The Renewable Fuels Association is pleased with the findings from a recent report that concluded biofuels from crops do not harm food supplies.
The report was funded by the U.S. Department of Energy, the World Bank and other groups.
“The high-profile expansion of ethanol production in the United States and Brazil, in tandem with a global price spike in food and commodities in 2007–2008, led many to contend that a causal relationship exists between biofuels expansion and food insecurity,” according to the report. “The apparent short-term correlations are often cited as evidence of negative impacts of biofuels on food security. There are several problems with such assertions.

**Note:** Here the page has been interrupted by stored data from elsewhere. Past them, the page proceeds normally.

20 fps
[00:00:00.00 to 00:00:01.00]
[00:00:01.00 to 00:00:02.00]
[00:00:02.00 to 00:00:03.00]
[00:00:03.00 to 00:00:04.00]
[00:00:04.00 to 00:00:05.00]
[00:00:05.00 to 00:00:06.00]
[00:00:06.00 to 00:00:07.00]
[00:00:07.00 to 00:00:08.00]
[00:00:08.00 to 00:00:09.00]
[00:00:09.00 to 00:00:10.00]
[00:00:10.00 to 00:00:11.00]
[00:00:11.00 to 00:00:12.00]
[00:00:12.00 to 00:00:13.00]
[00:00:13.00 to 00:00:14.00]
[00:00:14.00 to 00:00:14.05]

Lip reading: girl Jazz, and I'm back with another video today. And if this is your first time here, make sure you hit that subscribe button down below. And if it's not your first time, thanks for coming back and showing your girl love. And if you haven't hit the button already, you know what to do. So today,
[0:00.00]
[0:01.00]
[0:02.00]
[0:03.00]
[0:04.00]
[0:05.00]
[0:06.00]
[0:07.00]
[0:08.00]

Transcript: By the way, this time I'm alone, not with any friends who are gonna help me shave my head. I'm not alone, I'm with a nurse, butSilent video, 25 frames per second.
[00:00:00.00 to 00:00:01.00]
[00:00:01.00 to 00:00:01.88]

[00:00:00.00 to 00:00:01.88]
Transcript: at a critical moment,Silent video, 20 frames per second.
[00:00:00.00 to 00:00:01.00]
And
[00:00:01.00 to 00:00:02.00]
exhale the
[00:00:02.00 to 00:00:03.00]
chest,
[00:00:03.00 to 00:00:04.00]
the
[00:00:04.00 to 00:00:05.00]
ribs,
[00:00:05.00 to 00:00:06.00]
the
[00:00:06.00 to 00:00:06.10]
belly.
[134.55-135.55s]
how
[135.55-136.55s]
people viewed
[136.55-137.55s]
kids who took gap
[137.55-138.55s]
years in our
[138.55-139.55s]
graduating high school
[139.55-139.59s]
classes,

First, many studies attribute the food price spikes in 2008 primarily to other factors such as oil prices, economic growth, currency exchange rates and trade policies. Speculation in food commodities also contributed to price spikes in 2008 and 2011.
Second, the correlations did not persist as global biofuel consumption continued to grow and cereal prices fell or showed distinct patterns over the last six years, driven by oil price, national agricultural policies and exchange rates,” the report found.
Among other conclusions, the report noted that while the 2012 U.S. drought caused some ethanol plants to reduce output or temporarily shut, “[t]hanks, in part, to the ethanol ‘supply cushion’ and market flexibility, there was not a notable jump in commodity prices as the 2012–2013 crop was harvested, despite a drought affecting 80% of U.S. agricultural land.”
“These findings reflect what many in the academic community and biofuels sector have been saying for some time–there is no meaningful relationship between growth in biofuels production and food security or food prices,” said Renewable Fuels Association President and CEO Bob Dinneen. “U.S. farmers have produced the three largest corn crops in history in the last three years and global grain supplies are at record levels. More grain is available for food and feed use globally today than ever before. Further, one-third of every bushel of grain that enters the ethanol process is enhanced and returned to the feed market in the form of protein-rich distillers grains.”